Less is known about the rarer genetic causes although research is underway to understand this better.

In each of the genetic groups, people can develop the same or different clinical syndrome as other members of the family:

  • For MAPT mutations, most people develop bvFTD, but some people develop a parkinsonian syndrome, which may be CBS, or less commonly, PSP.
  • For GRN mutations, bvFTD is the most common clinical syndrome, but others develop PPA (either nfvPPA or a PPA syndrome not otherwise specified) or in some cases a CBS.
  • For C9orf72 expansions, bvFTD or MND/ALS (or the combination of both) are the most common clinical syndromes, but more rarely PPA, or a movement disorder can occur.

For some people from each of the main genetic groups, memory problems similar to Alzheimer’s disease can be the first symptom.

Many people worry about passing on the risk to their future children of developing FTD. There are several choices available for those at-risk of FTD in families with definite mutations (but not for those with variants of unknown significance – see above):

  • Many people may will conceive naturally and give birth without taking up options for having children without the mutation. For known mutation carriers, their children will be at 50% risk of carrying the genetic mutation. For at-risk people unaware of their own genetic status, their children will be at 25% risk of carrying the genetic mutation.
  • For those who have conceived naturally, prenatal testing can be performed in some circumstances. This requires a process called chorionic villus sampling (CVS) or amniocentesis in early pregnancy – this sample is then tested for the genetic mutation. Prenatal testing is only offered where a couple feel certain that they will terminate the pregnancy should the foetus be a carrier of the mutation. This is because there is a miscarriage risk associated with prenatal testing which should be avoided if it will not alter management of a pregnancy. In addition, continuing a pregnancy at risk of FTD would take away the child’s right to choose whether or not to have genetic testing once they reach adulthood. A disadvantage of this method is that the time sensitive nature means that the at-risk person would most likely need to know their own genetic status prior to conception as CVS has to take place early on in the pregnancy.
  • Preimplantation genetic diagnosis (PGD) may be available to those at-risk of FTD. Preimplantation diagnosis is a form of in vitro fertilisation (IVF) with added screening of embryos for the mutation in question prior to implantation. This process carries risks similar to those of IVF. In most cases of PGD the potential parent knows their own genetic status, but this does not necessarily need to be the case – see exclusion testing below, with another less common (and more difficult option) being non-disclosure PGD. PGD is available only in most countries if the individual meets certain criteria, and in the UK is generally only funded on the NHS for the couple’s first child – see the figure for the different services within the UK, which require a referral from a specialist genetics clinic.
  • Alternative reproductive options may include sperm or egg donation. Under some circumstances adoption may also be an option.

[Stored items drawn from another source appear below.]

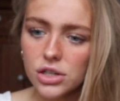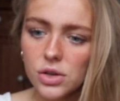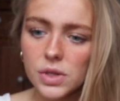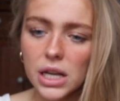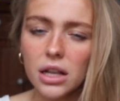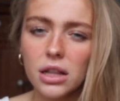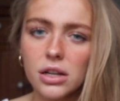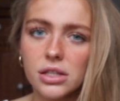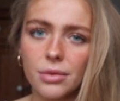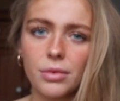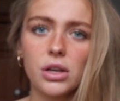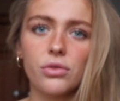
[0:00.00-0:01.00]
She was like, there's
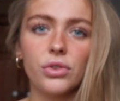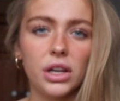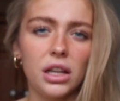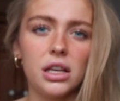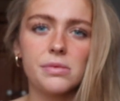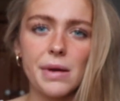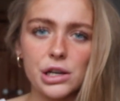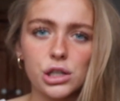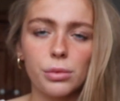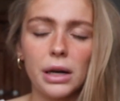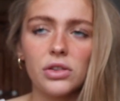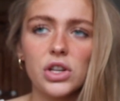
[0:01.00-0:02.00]
something really
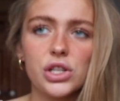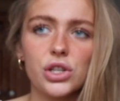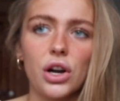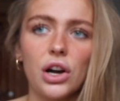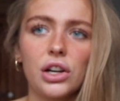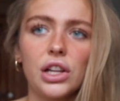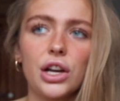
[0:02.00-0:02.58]
special about this dog.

Exclusion testing is an option for couples where the at-risk person does not wish to have predictive testing. It is possible to offer exclusion testing in both the prenatal and the PGD setting. In order to offer exclusion testing DNA samples from sufficient family members must be available, usually including the parents of the at-risk person (one of whom will be the person with FTD). Using a method of DNA fingerprinting, it is possible for example to work out whether the foetus has inherited a low-risk chromosome from their unaffected grandparent rather than a high-risk chromosome from their affected grandparent. This is explained well in this article about Huntington’s disease on the HD Buzz website.

In any of the above scenarios, or for discussion of reproductive options in general, an appointment with a specialist genetics clinic in order to understand the options and risks is recommended.